Além de inédita, a decisão do Supremo Tribunal Federal (STF) de condenar à prisão um senador da República - Ivo Cassol, de Rondônia - reabriu a questão da competência da Alta Corte para determinar a cassação dos mandatos de parlamentares que tiver condenado. Cassol foi apenado a 4 anos, 8 meses e 26 dias em regime semiaberto por fraudar licitações quando prefeito de Rolim Moura, no seu Estado. A mesma pena foi aplicada a dois de seus então colaboradores. Eles deverão perder os cargos públicos que eventualmente exercerem. Mas Cassol só será privado de seu mandato se a maioria absoluta dos seus pares, em votação secreta, assim resolver. Para o presidente do tribunal, Joaquim Barbosa, a diferença de tratamento inverte a regra segundo a qual "quanto mais elevada a responsabilidade, maior deve ser a punição".
Configurou-se, de qualquer forma, uma reviravolta. No ano passado, por 5 votos a 4, o STF entendeu que a Câmara deveria cassar compulsoriamente os mandatos dos deputados João Paulo Cunha, José Genoino, ambos do PT, Pedro Henry, do PP, e Valdemar Costa Neto, do PR, condenados no processo do mensalão. Desta vez, por 6 votos a 4, o Supremo deixou para o Senado a decisão final. A mudança resulta da nova composição do tribunal, com o ingresso de dois novos ministros, Teori Zavascki e Luís Roberto Barroso. Eles transformaram em maioria a minoria de então, juntando os seus votos aos dos colegas Cármen Lúcia, Dias Toffoli, Ricardo Lewandowski e Rosa Weber. Do outro lado, mantiveram as suas posições Joaquim Barbosa, Celso de Mello, Gilmar Mendes e Marco Aurélio Mello. Por impedimento técnico, o ministro Luiz Fux, que pensava como eles, não pôde participar do julgamento de Cassol.

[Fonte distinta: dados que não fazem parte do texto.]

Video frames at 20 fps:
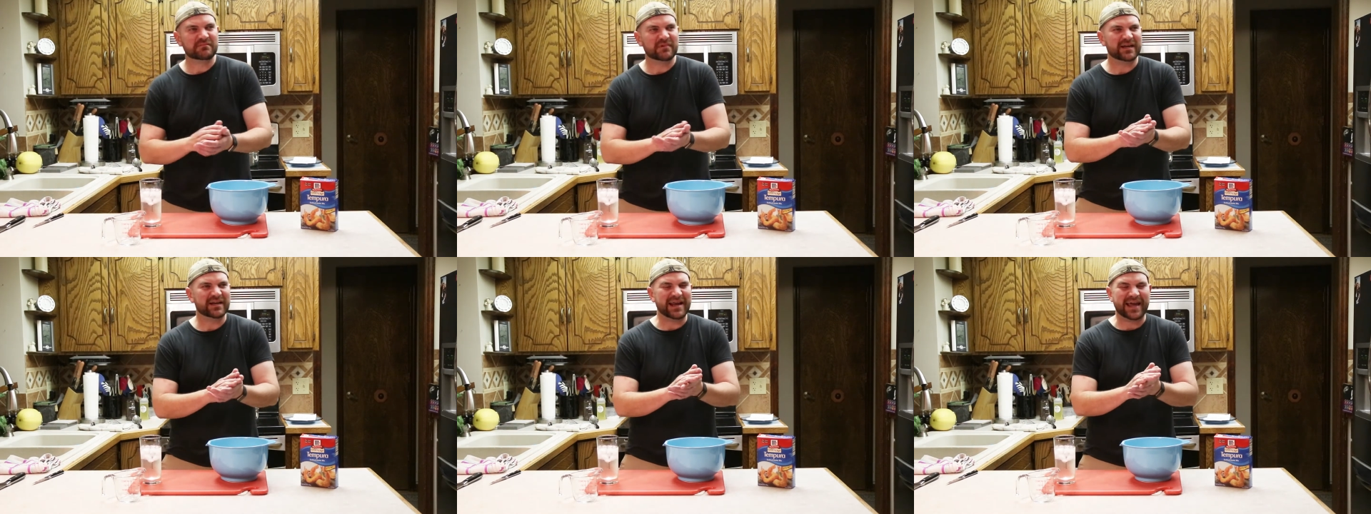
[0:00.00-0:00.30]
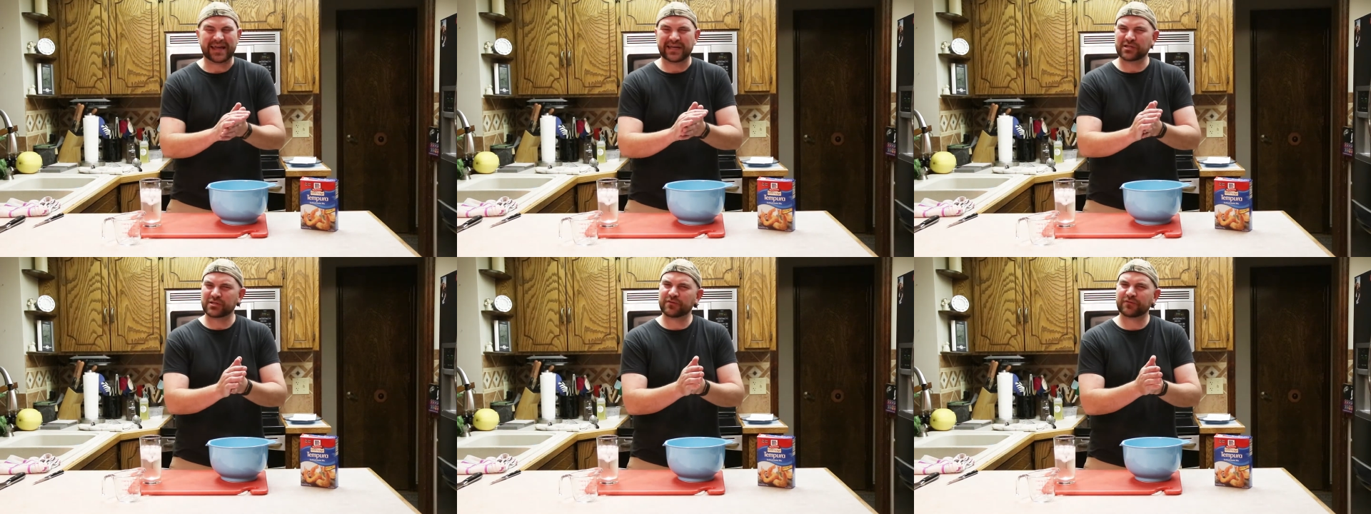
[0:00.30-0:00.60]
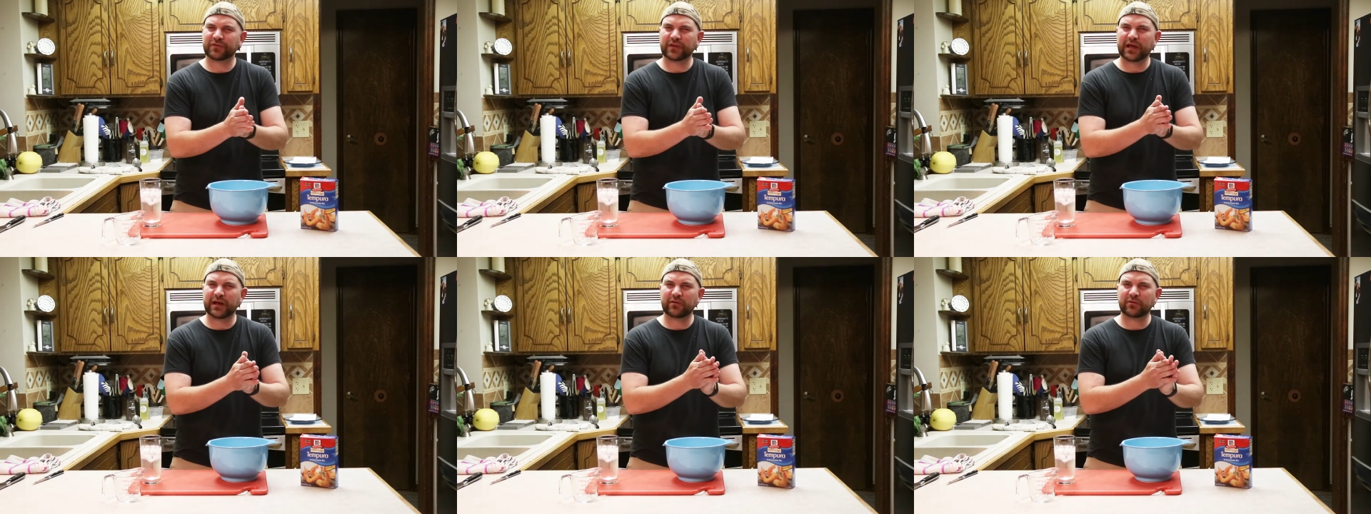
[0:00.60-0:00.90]
an Asian
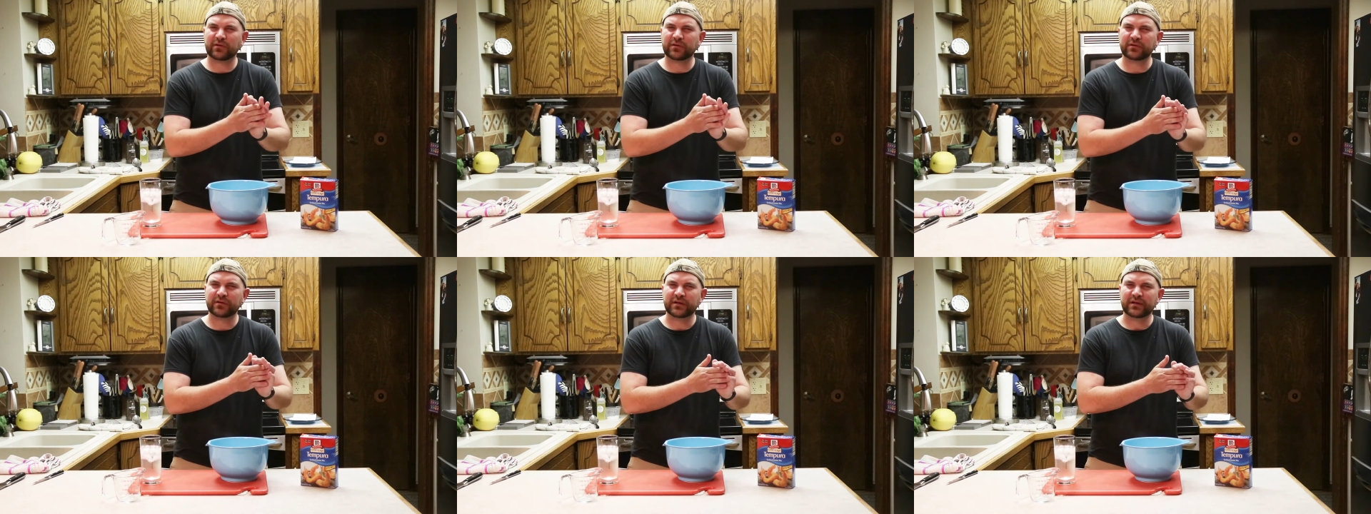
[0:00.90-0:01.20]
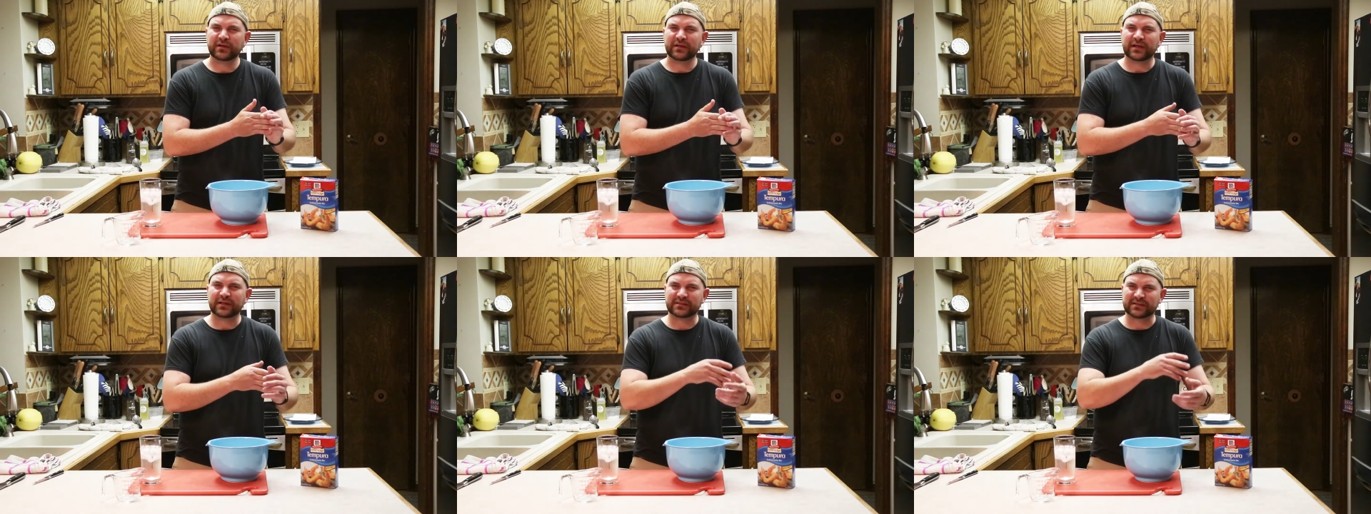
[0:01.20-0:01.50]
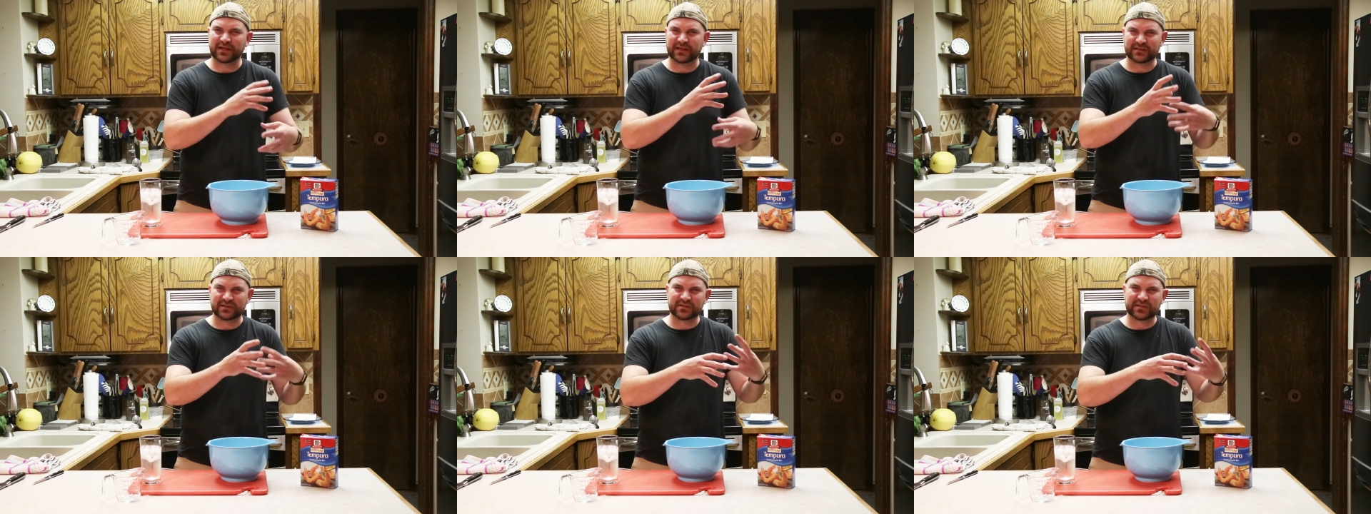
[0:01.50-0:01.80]
flour. It's
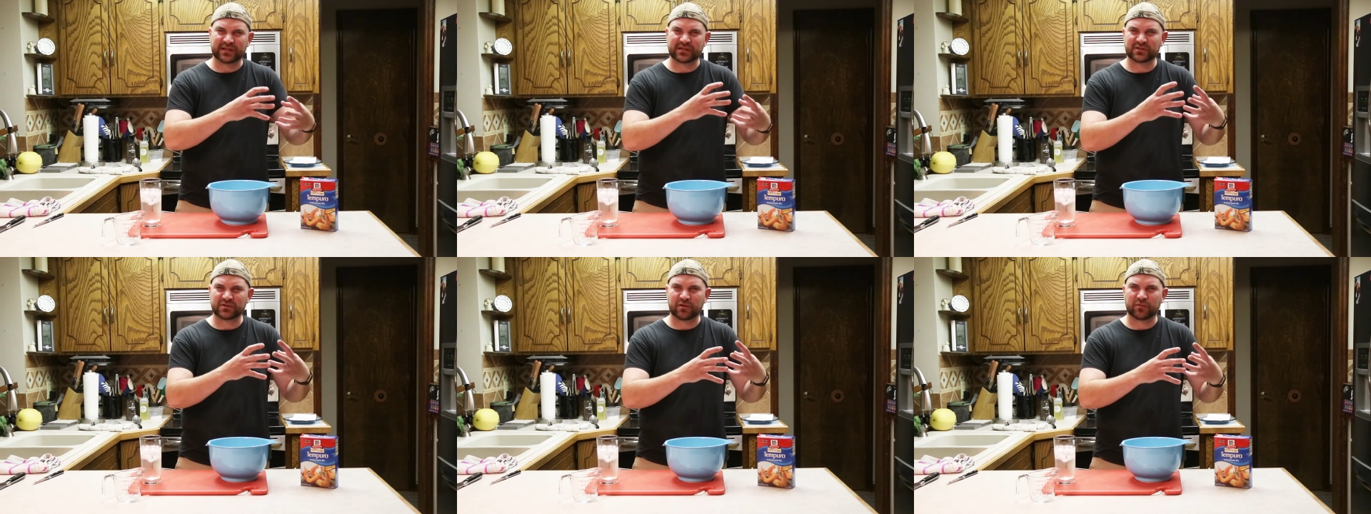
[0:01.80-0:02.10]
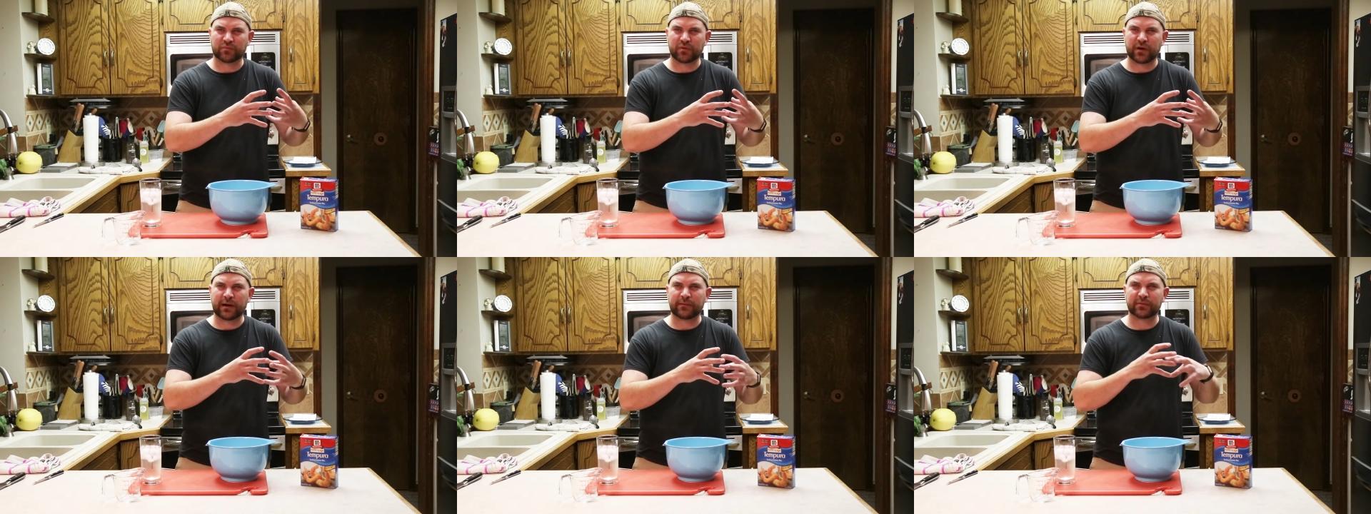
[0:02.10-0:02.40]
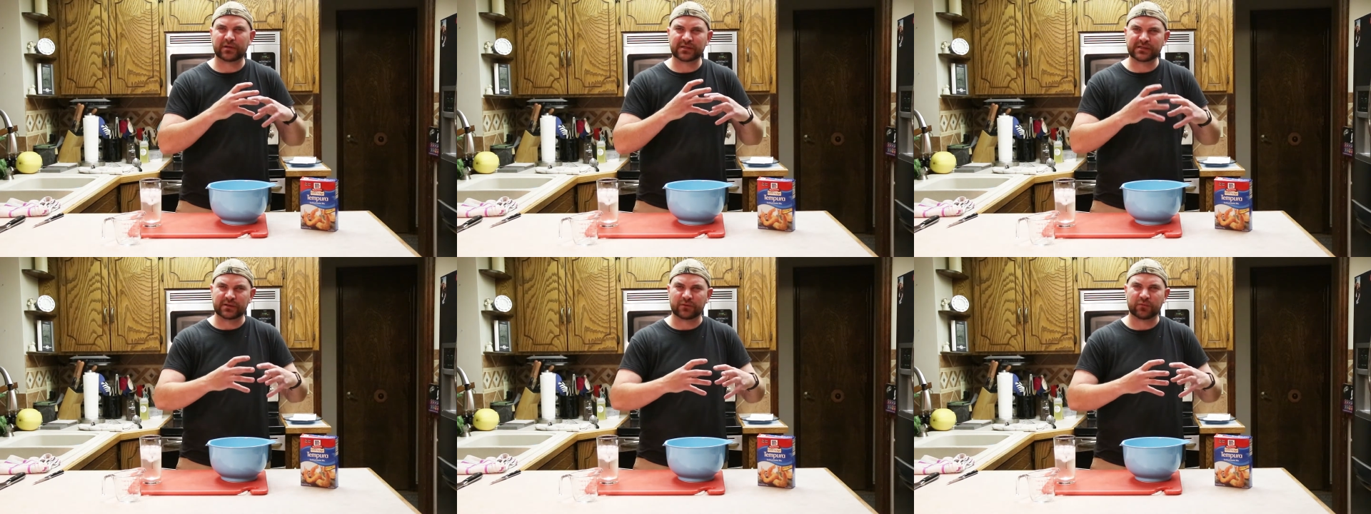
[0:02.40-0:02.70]
got just like certain
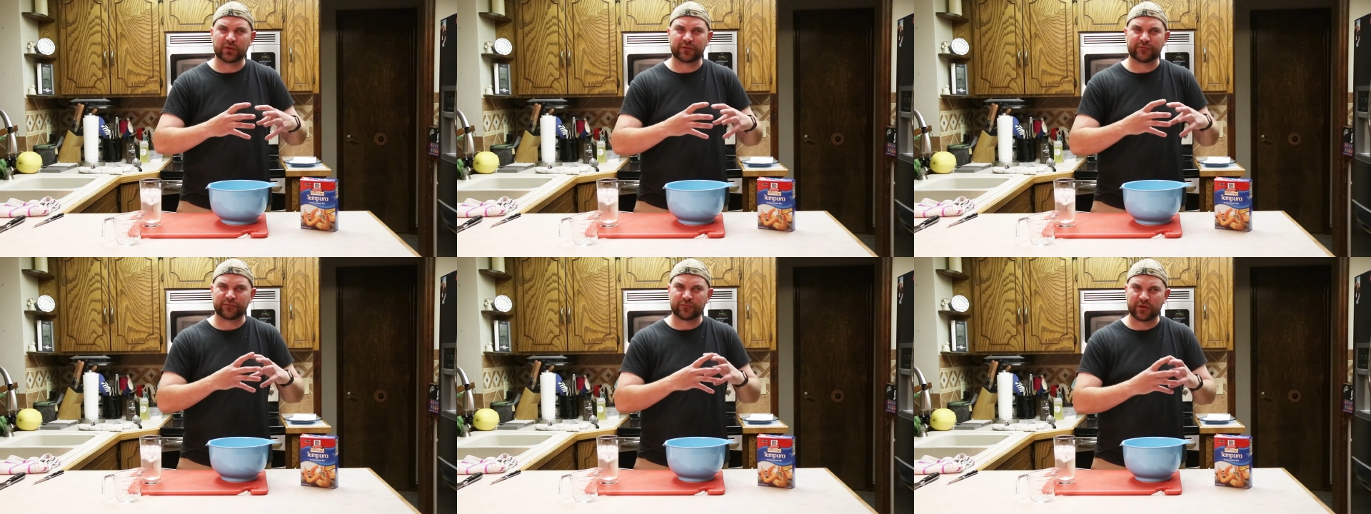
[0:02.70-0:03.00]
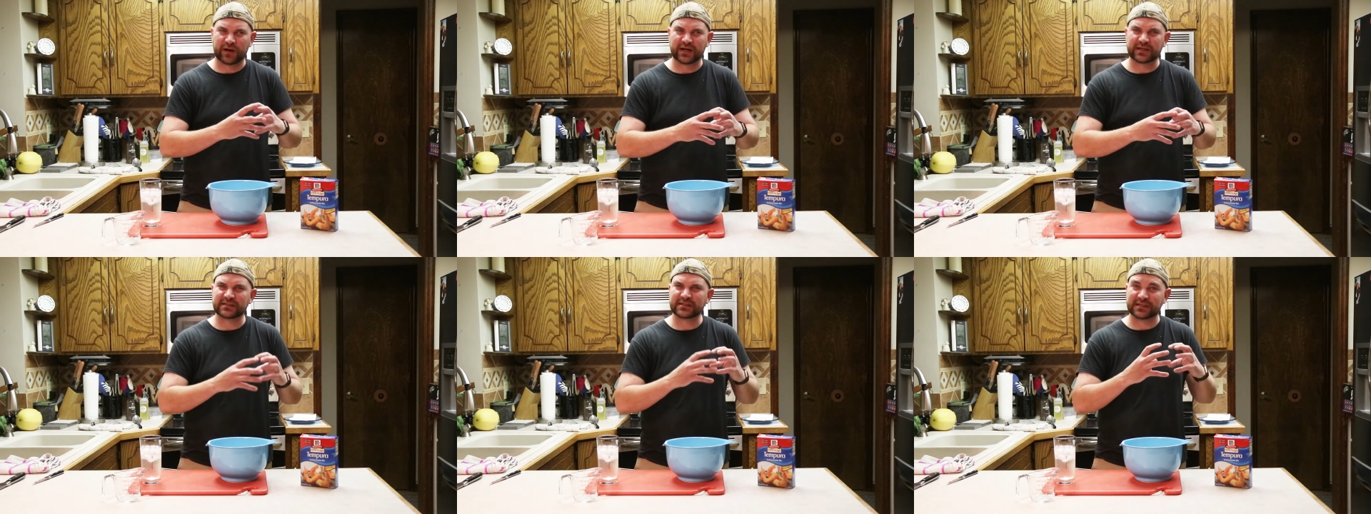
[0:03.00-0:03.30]
properties that when it fries,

Barroso disse "lamentar" que a prerrogativa do Legislativo de cassar mandatos esteja na Constituição. "Mas está aqui", argumentou. "A Constituição não é o que eu quero, é o que eu posso fazer dela." Zavascki, por seu turno, afirmou que eventual incongruência da Constituição - como a que parece existir no artigo 55, que trata da matéria - "não é problema nosso". Para Barbosa, no entanto, "estamos aqui para interpretar a Constituição". Na mesma linha, Mendes disse que "o sujeito condenado exercendo mandato parlamentar é fórmula jabuticaba: só existe no Brasil". Não está claro, de todo modo, se a nova decisão prevalecerá sobre a anterior no caso dos deputados do mensalão. É o que se começará a saber a partir desta semana, quando o STF retomará o julgamento dos primeiros embargos à condenação dos réus.
Se os recursos forem admitidos - contra a posição, já manifestada, de Joaquim Barbosa -, poderão cair as condenações por formação de quadrilha de diversos réus da ação penal, entre eles o ex-ministro José Dirceu, o ex-tesoureiro do PT Delúbio Soares, o publicitário Marcos Valério e o deputado Genoino, tomadas por 5 votos a 4. (O regimento do STF prevê a acolhida de embargos infringentes a sentenças em que pelo menos quatro ministros votaram a favor dos acusados, embora a lei tenha extinguido o recurso.) Isso porque, no julgamento de Cassol, Zavascki e Barroso o inocentaram do crime de quadrilha. Como o Estado destacou sexta-feira, Barroso acompanhou o voto do colega Dias Toffoli, o qual, para absolver o senador, repetiu os argumentos que usara no processo do mensalão. Segundo ele, acompanhando a posição da ministra Rosa Weber, "ocasional concerto de vontades para a prática de crimes" não configura quadrilha.
Daí não se infere que os novos ministros necessariamente replicarão os seus votos em relação a esse item, na hipótese de a maioria da Corte divergir do seu presidente quanto à admissibilidade dos embargos. É de lembrar ainda que os ministros Gilmar Mendes e Celso de Mello, que haviam condenado nove réus do mensalão por formação de quadrilha, só absolveram o senador porque não chegaram a quatro os acusados das fraudes de Rondônia. Não deixa de ser significativo, de qualquer maneira, que o ineditismo do ato do STF, ao mandar para a cadeia um senador, tenha dividido a cena com a questão das cassações e o presumível efeito da sentença para o desfecho do mensalão - do qual, no dizer de Mendes, dias atrás, o tribunal continua "refém".